Both scatterplots show a strong negative linear trend. As age increases, price tends to decrease. As mileage increases, price tends to decrease. Both age and mileage seem to be good predictors of price.
The relationship between price and age is slightly stronger than the relationship between price and mileage, so this solution gives the regression equation for price vs. age. But since the values of the correlation coefficients are very close, the student could choose either age or mileage as a predictor. Since the scatterplot looks linear and the correlation is strong, we can find a linear model:
$$ \text{predicted price} = 24,247.56 -1482.06 \text{ age} $$We can also use technology to find the residual plot.

Residual plots show us where the model has overestimated the values of cars (where residuals are negative) and where the model has underestimated the values of cars (positive residuals). If the pattern is truly linear, the residual plot should show no pattern and should be a random scattering of points. We see an example of that here. Since the original scatterplot of price vs. age looks straight, since the correlation is strong and since the residual plot shows no obvious pattern, our linear model is appropriate and can be used to make predictions.
Commentary
This problem could be used for either a lesson or an assessment, or it could be adapted to a take-home project where students pick a product, collect data, and examine predictors for price.

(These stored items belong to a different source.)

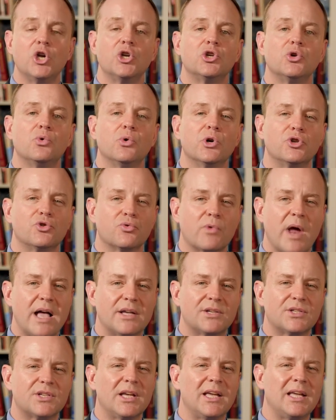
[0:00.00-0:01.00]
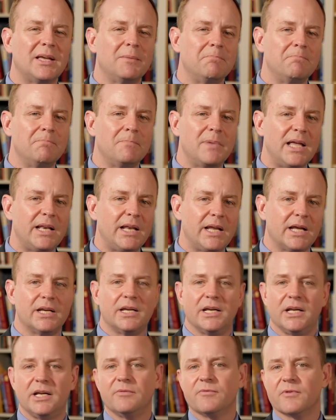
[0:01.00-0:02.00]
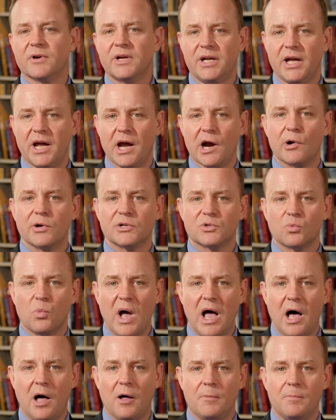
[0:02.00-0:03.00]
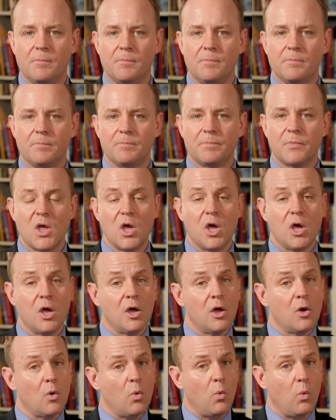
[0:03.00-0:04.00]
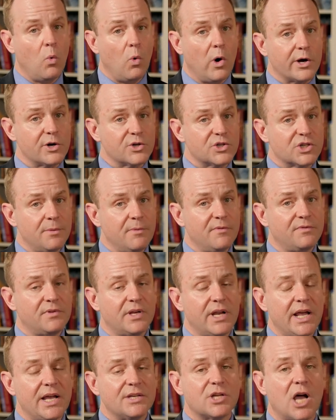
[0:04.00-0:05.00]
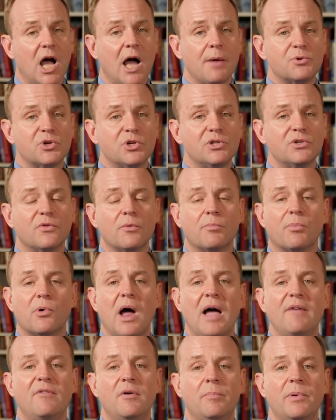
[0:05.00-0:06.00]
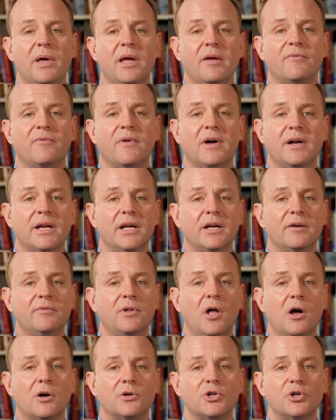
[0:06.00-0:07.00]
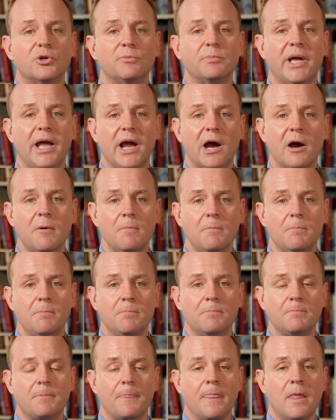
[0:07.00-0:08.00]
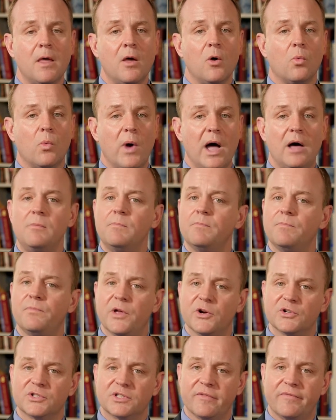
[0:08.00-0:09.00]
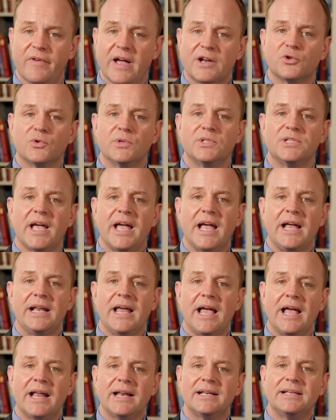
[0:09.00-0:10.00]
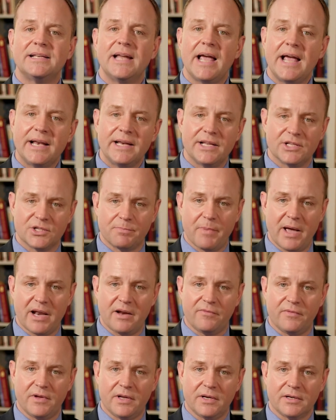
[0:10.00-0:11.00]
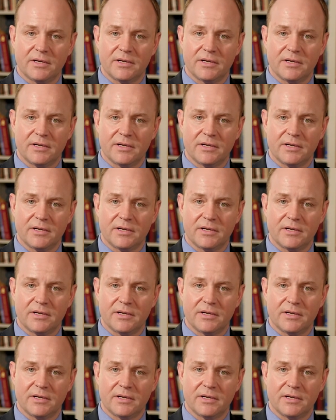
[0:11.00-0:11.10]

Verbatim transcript: to address immediate need for care as well. What are some of today's options for private pay funding of long-term care? Well, there's the Veterans Aid and Attendance Benefit.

If this is being used as an introductory lesson, more scaffolding would be needed to lead students to the solution in part (a) that two scatterplots would be the right plots to make. In general, students have a hard time deciding what is an appropriate display for data. In this problem they have to determine that the variables are quantitative, and that a scatterplot is a nice way to display a relationship between two quantitative variables. Once they have made scatterplots of price versus mileage and price versus age, they need to practice verbalizing what they observe by describing direction and strength, as well as a form such as linear or quadratic.
Both price versus mileage and price versus age scatterplots show a strong linear relationship. The appropriateness of a linear model can be confirmed by making a residual plot – the residual plot shows no pattern that would indicate that a linear model might not be an appropriate way to describe the realtionship. Note that there are several common forms for residual plots. It would be appropriate to plot residuals or standardized residuals versus either the explanatory variable or the predicted values. The form of the plot will be similar for any of these residual plots.
Although technology makes dealing with a data set this size much easier, the problem could be done by hand as well. You might want to reduce the number of data points used. Once the scatterplot is sketched, students can practice approximating the least squares regression line with a line fitted "by eye". Residuals can also be measured and plotted by hand in this case.